私は、文句も言わずに応援できる、懐の大きなエイドリック王子は素晴らしいと思った。
「さて、エイドリック。想い人は自分の道を見つけたようだ。心は痛むか?」
「いいえ、俺はエミリアを愛していましたが、自分で決めた道に進むのであれば応援したいと思います」
「では、次の婚約者を決めなくては、エイドリックも婚期を逃しているから、いい相手がいるといいが?婚約者を決める前に、プルルス王国の姫の存在がある。その姫をパーティーに招待して、お見合いをしてみるか?」
「はい、俺もそれがいいと考えておりました」
「では、手紙を書いておく。日時の変更はしない。仕方がないから、もう少し現役をつづけるか」
「お手数をおかけ致します」
「ブルーリングス王国と友好国になり平和条約は結んでおくつもりだ。ニクス王国にブルーリングス王国の血が思った以上に紛れているようだ。姉妹王国にした方はいいかもしれないよ。ブルーリングス王国に作った療養所を使ってもらわなくては、宝の持ち腐れだ。病院でも、長期療養者に勧めてもらう」
「それは助かります。そろそろ完成している頃合いだと思います」
「ブルーリングス王国は医療面に力を注いできた。薬の研究所も充実させている。今、ニクス王国で研修をさせてもらった者が、冬の前に移動をする予定でいる。患者もいれば、一緒に移動してもいいと考えています」
「そうか、冬の前だな。病院の院長と話をしておく」
「ありがとうございます」
レインは、頭を下げた。
「それから、学校を作ってもいいかもしれないね」
「確かに大国では、寄宿舎のある学校がある。土地は余っている。空気もいい。冬は寒いが、若者なら身体が鍛えられる」
「先ずは男子校を作ってもいいだろう、こちらでは教え導く教師を探しておく」
「国王陛下、ありがとうございます」
「しっかり勉強や研究所を充実させておかなければ、エミリアのように優秀な人材が大国に出て行ってしまう。我が国とブルーリングス王国に留めて、立派な人材を作り、国の発展に役立つ者を作って行かねばならない。平民からも知識のある者は勉学させるべきであろう。奨学金や推薦者などの協力があれば助かる。会議で話し合ってもいいであろう」
国王陛下はブルーリングス王国の未来。姉妹王国と考えられているようだ。その方が助けられる。元々、ニクス王国の一部を貰い受けているので、ブルーリングス王国だけではやっていけない。土地はブルーリングス王国となるようにするのだろう。

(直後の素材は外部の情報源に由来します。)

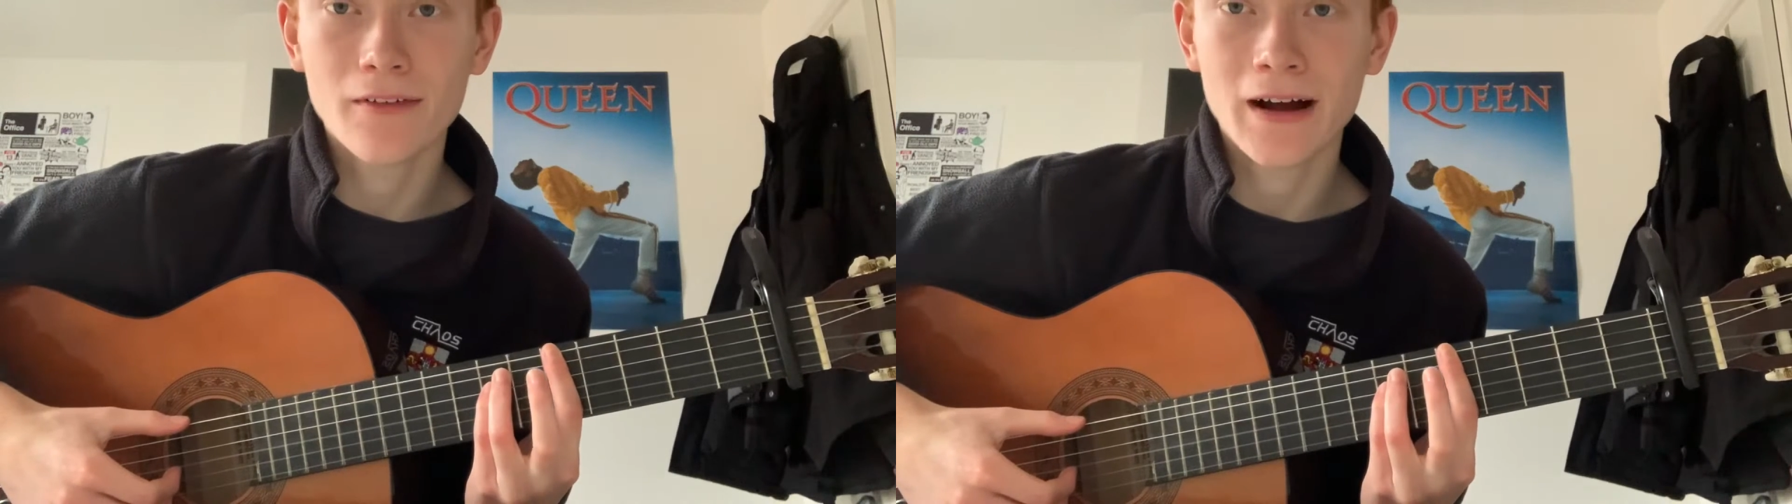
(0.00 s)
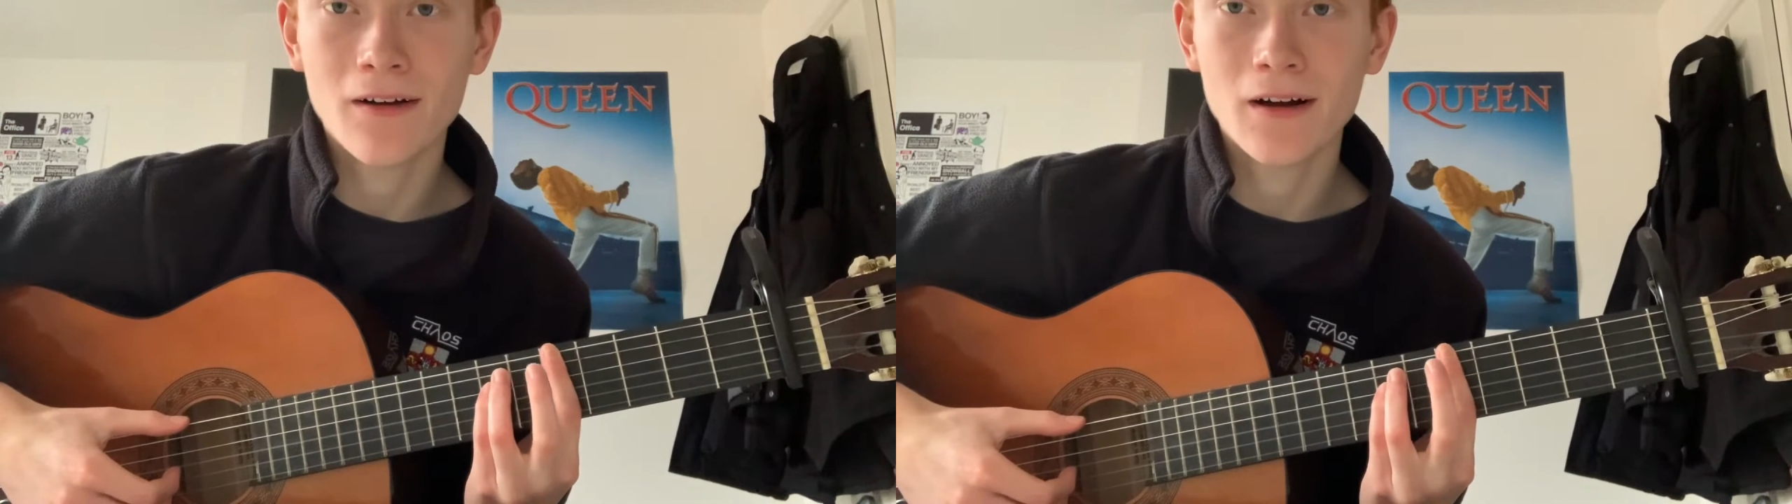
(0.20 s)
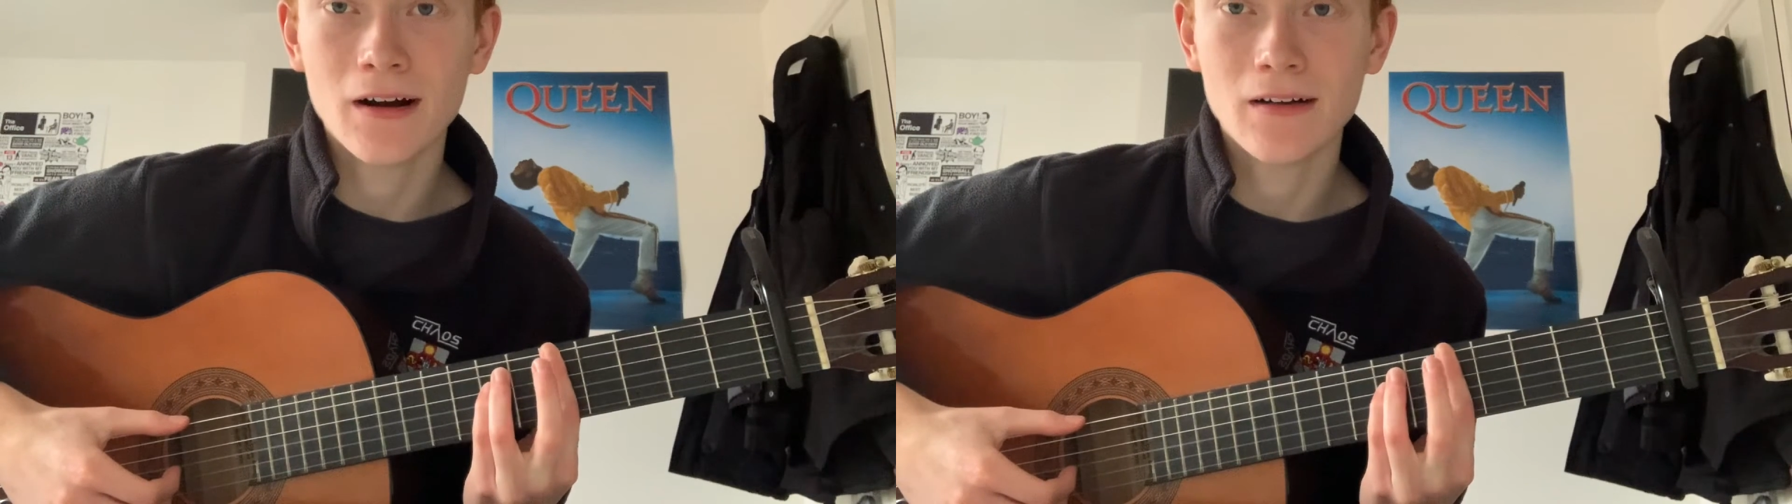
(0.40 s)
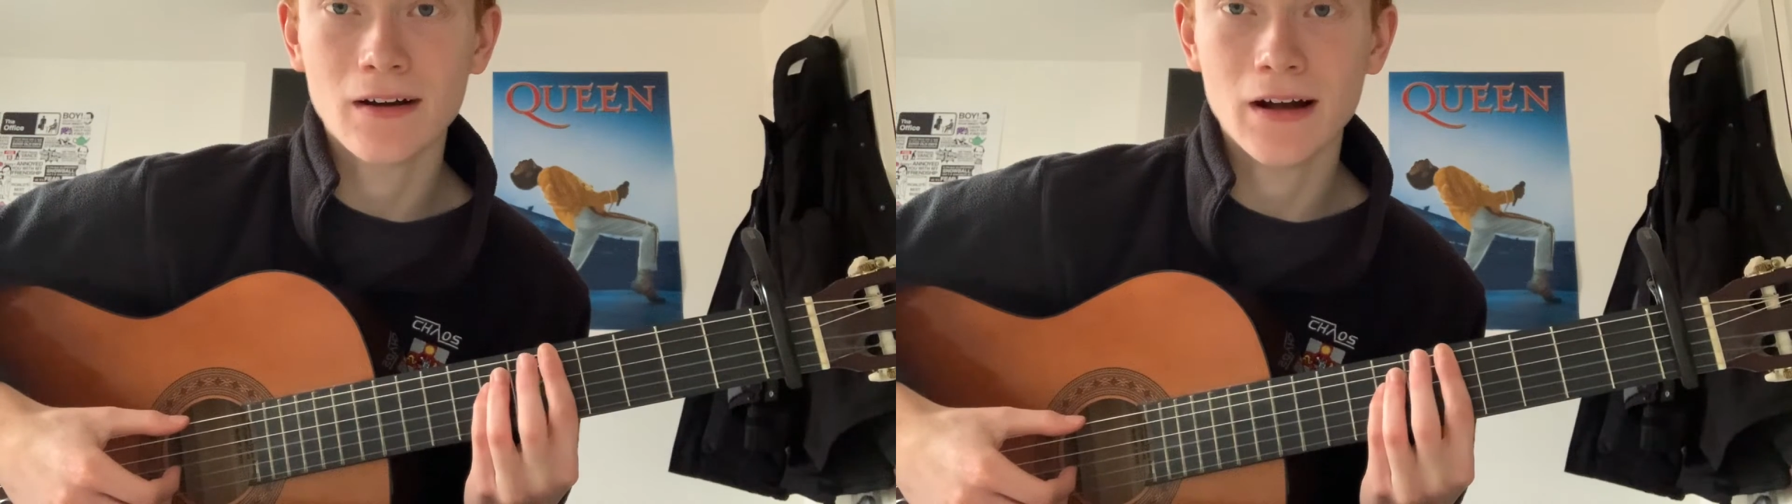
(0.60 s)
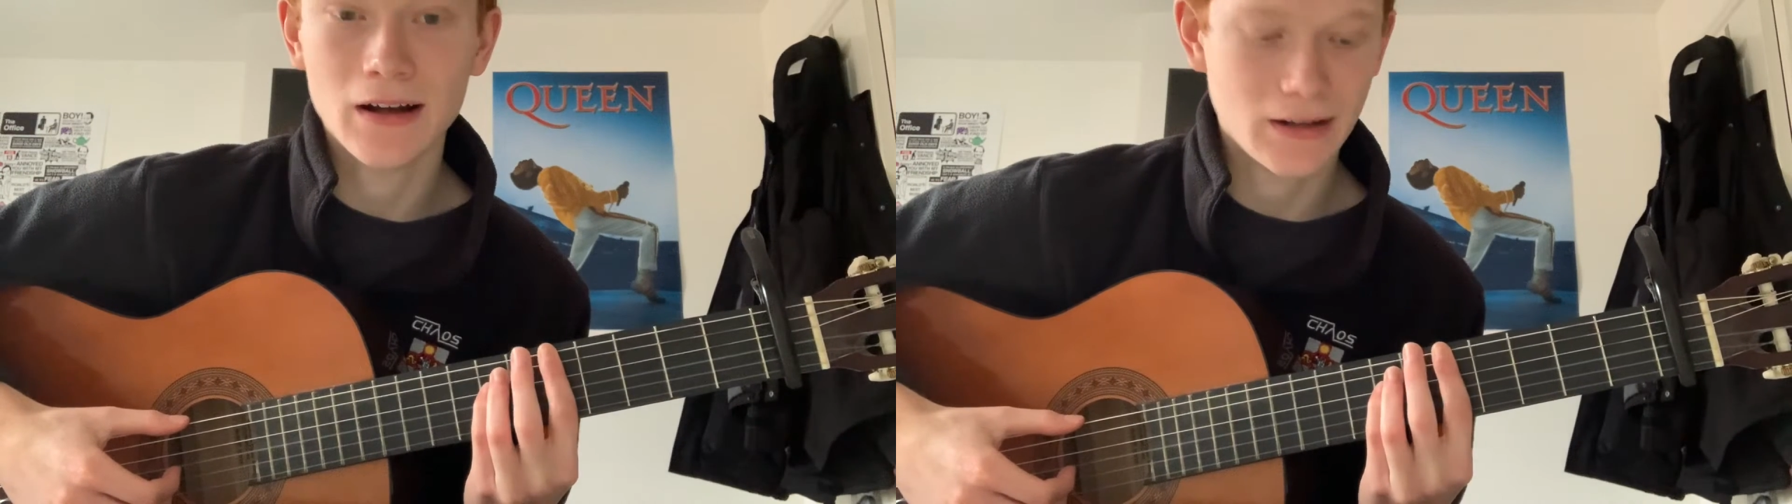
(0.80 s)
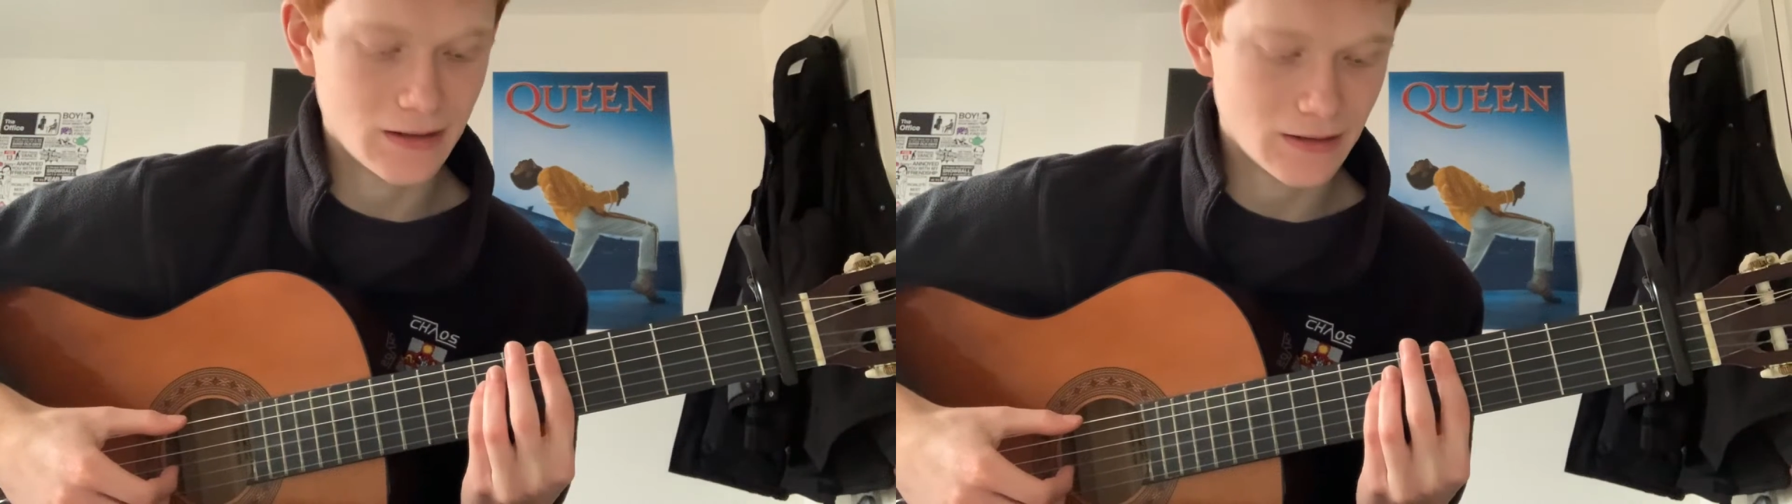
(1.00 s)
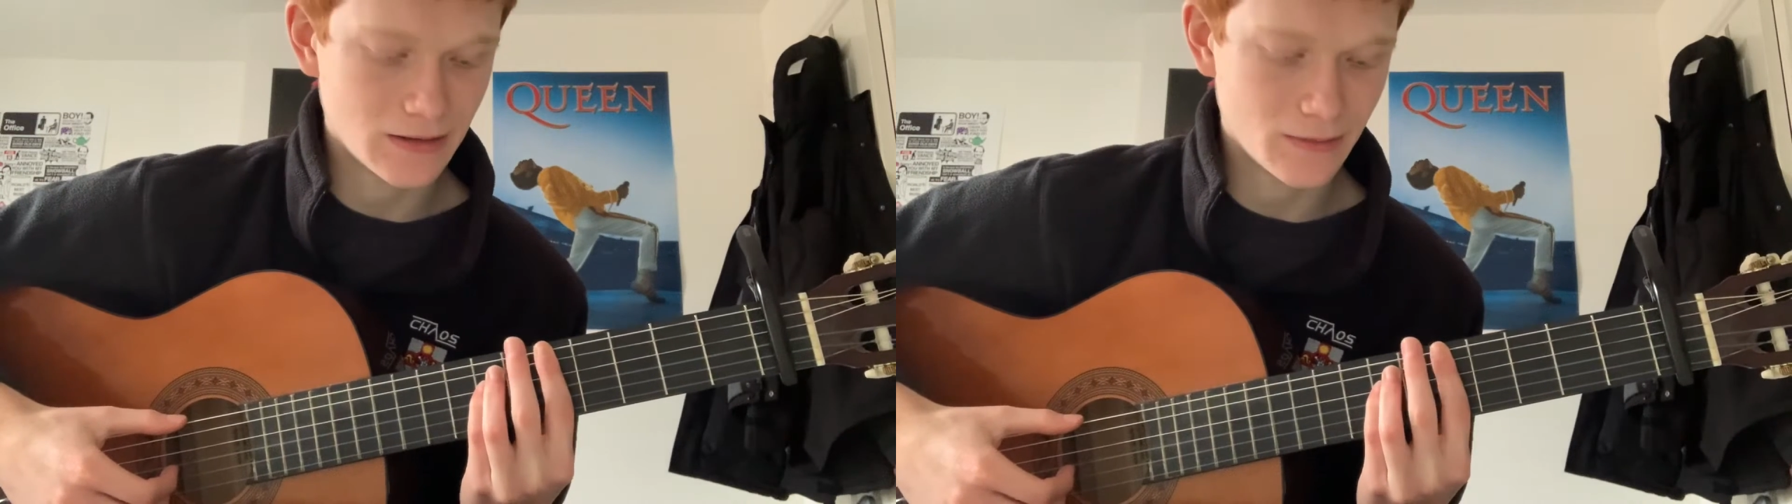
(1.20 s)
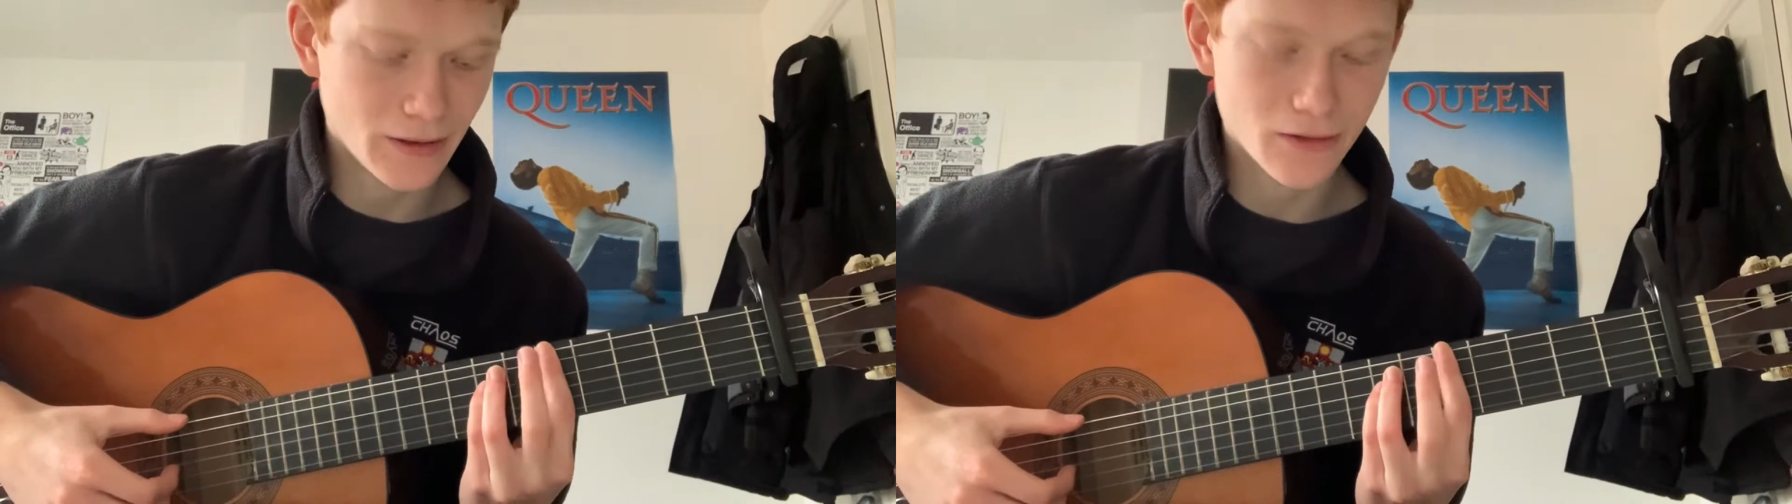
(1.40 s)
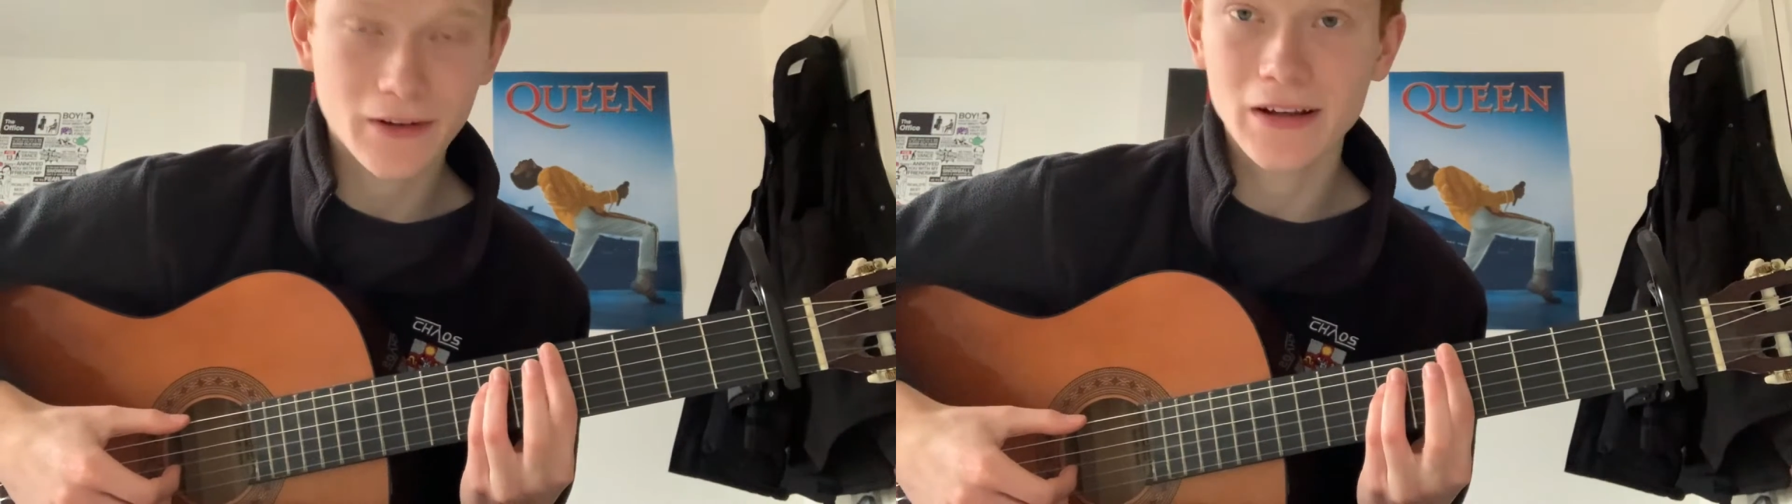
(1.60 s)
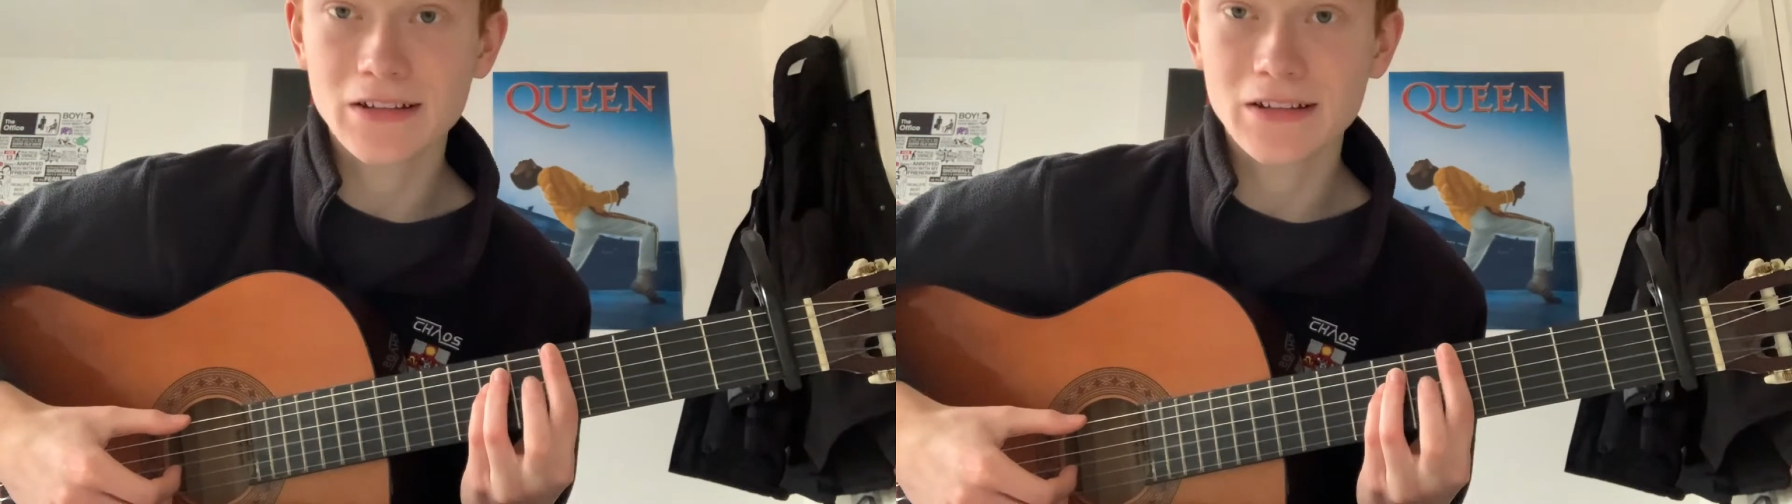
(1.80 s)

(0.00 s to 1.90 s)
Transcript: our middle finger,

「学校の建築は、寄宿舎も含めて作りたいので、来年の春を目処に完成させたいと考えております」とレインは言った。
「地元にも学校を作るといいと思うわ。小学校から教育をすれば、ブルーリングス王国の幼い子も育っていくわ」
私は孤児院の子供も連れて行きたいと思っている。
ただ、今すぐは難しい事は分かっている。
住む場所と学校も必要となる。
「孤児院の子達も連れて行こう。孤児院の子達はブルーリングス王国の子であった」
「やることがいっぱいよ」
私はレインの顔を見て、微笑んだ。
レインも楽しそうな顔をしていた。